Still, Marques recognizes that a subtle theme emerged naturally. “So many of the pieces turned out to be geometric or kinetic, always alongside strong color and a real sense of play,” she says, pointing to works by Julio Le Parc and Abraham Palatnik.
Marques notes a square Palatnik painting behind the dining table, a chevron-like field of bright and dark greens that appear to pulse across the canvas. The energy of the piece “asked the whole wall to go quiet and dark so it could vibrate,” she says. “The room was composed around it.”
In the internal elevator, art doubles down—and up—with two murals painted directly on the walls by local artist Crânio, one on each floor. As the elevator rises, a floating indigenous figure gazes toward the sky in an underwater world, which gives way on the second floor to a cosmic scene. The brief ride becomes a stratospheric journey. There are other playful moments; just outside the elevator, a bronze work by Vanderlei Lopes pools across the floor like spilled water. “It has humor, it isn’t a household name, and it sets a relaxed, playful tone the moment you arrive,” she says.
The clients hired Marques in part because they admired her taste. Naturally, she incorporated many of her favorite artists, including Jorge Mayet, whose work also appears in her own home. His sculpture hovers like a floating uprooted tree that “gives the living room a sense of weightlessness, of nature lifting off the ground,” reinforcing the home’s suspended setting among the treetops.
This narrative wasn’t sourced entirely through art galleries, of course. Collectible furniture by Brazilian designers Jader Almeida, Jacqueline Terpins, and Jorge Zalszupin sit comfortably throughout the home. And the architecture was its own art form. “I have an instinct for sculpture in everything I do,” Marques says, noting the freedom she had to shape a blank canvas. “I’m simply not able to make a staircase the way everyone else makes a staircase.”
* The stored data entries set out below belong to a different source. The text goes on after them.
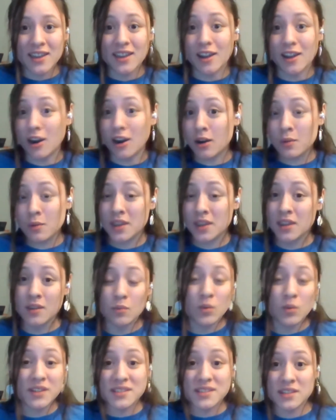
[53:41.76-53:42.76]
Are we,
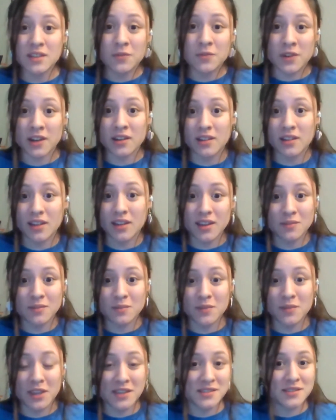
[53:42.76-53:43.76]
what's different?
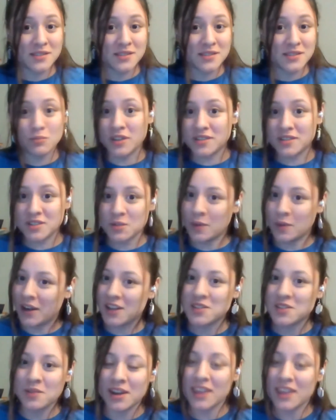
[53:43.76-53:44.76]
Um, is, was
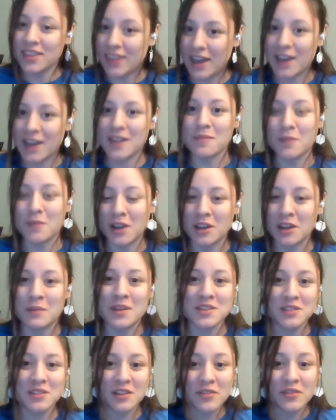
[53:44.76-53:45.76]
2020 that
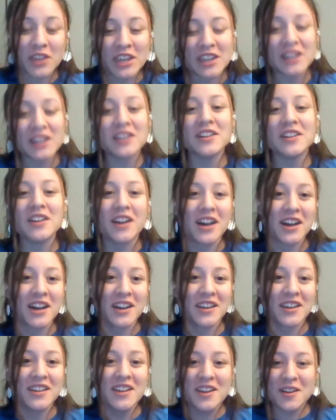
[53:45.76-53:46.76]
monumental of a year?
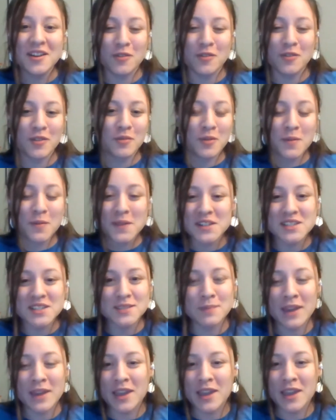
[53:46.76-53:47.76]
Uh, or were we just
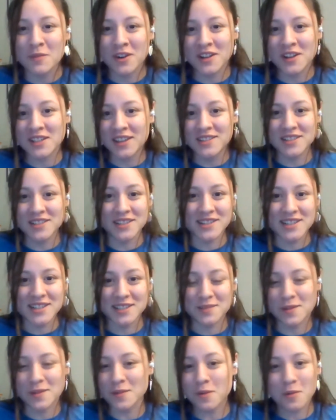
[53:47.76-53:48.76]
paying more attention because
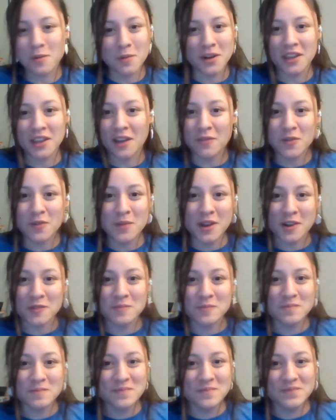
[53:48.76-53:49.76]
we were working from home?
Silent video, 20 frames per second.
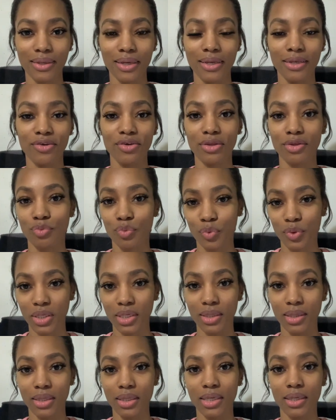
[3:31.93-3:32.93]
and just
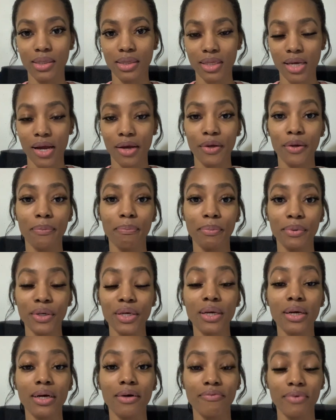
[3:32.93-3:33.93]
read the entire
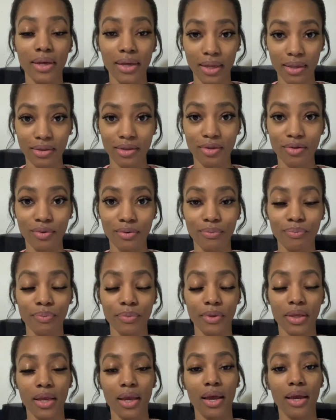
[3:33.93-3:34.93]
book of Esther,
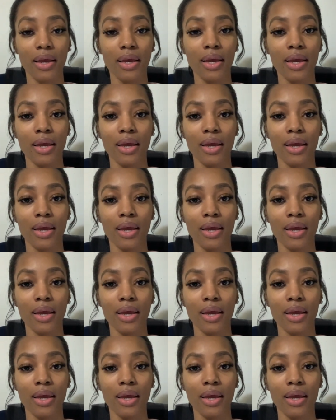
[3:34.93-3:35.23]
okay?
A monumental spiral staircase corkscrews toward a circular opening like a portal to the upper floor, its ribbon-like black steel banister contrasting with the warm wood surfaces surrounding it. Above, a pool with transparent walls resembles a clean-lined fishbowl, turning swimming into a performance. A travertine hot tub commands its own open-air room, complete with stepped plinths and a modernist build that extends the artistic vision outdoors.
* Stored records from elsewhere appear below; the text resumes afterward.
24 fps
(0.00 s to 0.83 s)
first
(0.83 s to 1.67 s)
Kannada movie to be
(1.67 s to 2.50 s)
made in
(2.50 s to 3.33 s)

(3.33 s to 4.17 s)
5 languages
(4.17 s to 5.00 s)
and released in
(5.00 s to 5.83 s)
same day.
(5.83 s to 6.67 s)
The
“I always look for the gesture that turns a functional element into something beautiful, something with its own presence,” she adds, noting that every feature remains fully usable. “The sculpture is real only when the family is actually using it and loving it.”
The mood shifts past the dining room through a concealed door, where the bedrooms become more subdued. In the primary suite, a custom bed sits against upholstered wall-to-wall panels that soften the architecture, while an artwork by Shirley Paes Leme—a sculptural script reading “escorre em silêncio o mel da noite,” or, “night’s honey drips in silence”—appears to drip across the wall as through written with a fountain pen filled with molten bronze.
Marques’ commitment to Brazilian design cuts deeper than the surface. She was keen to create a home that presented art in a way that felt natural for the family. Sophistication and warmth are not opposites in Brazil, she says, and she ensured the collection never felt precious. Here, art hangs beside the television and appears in hallways and corners the children pass every day, fully woven into daily life.
“That casual intimacy, the color, the sensoriality, the humor, that is very Brazilian,” says Marques. “We treat beauty as something to be used and lived in—not admired from a distance.”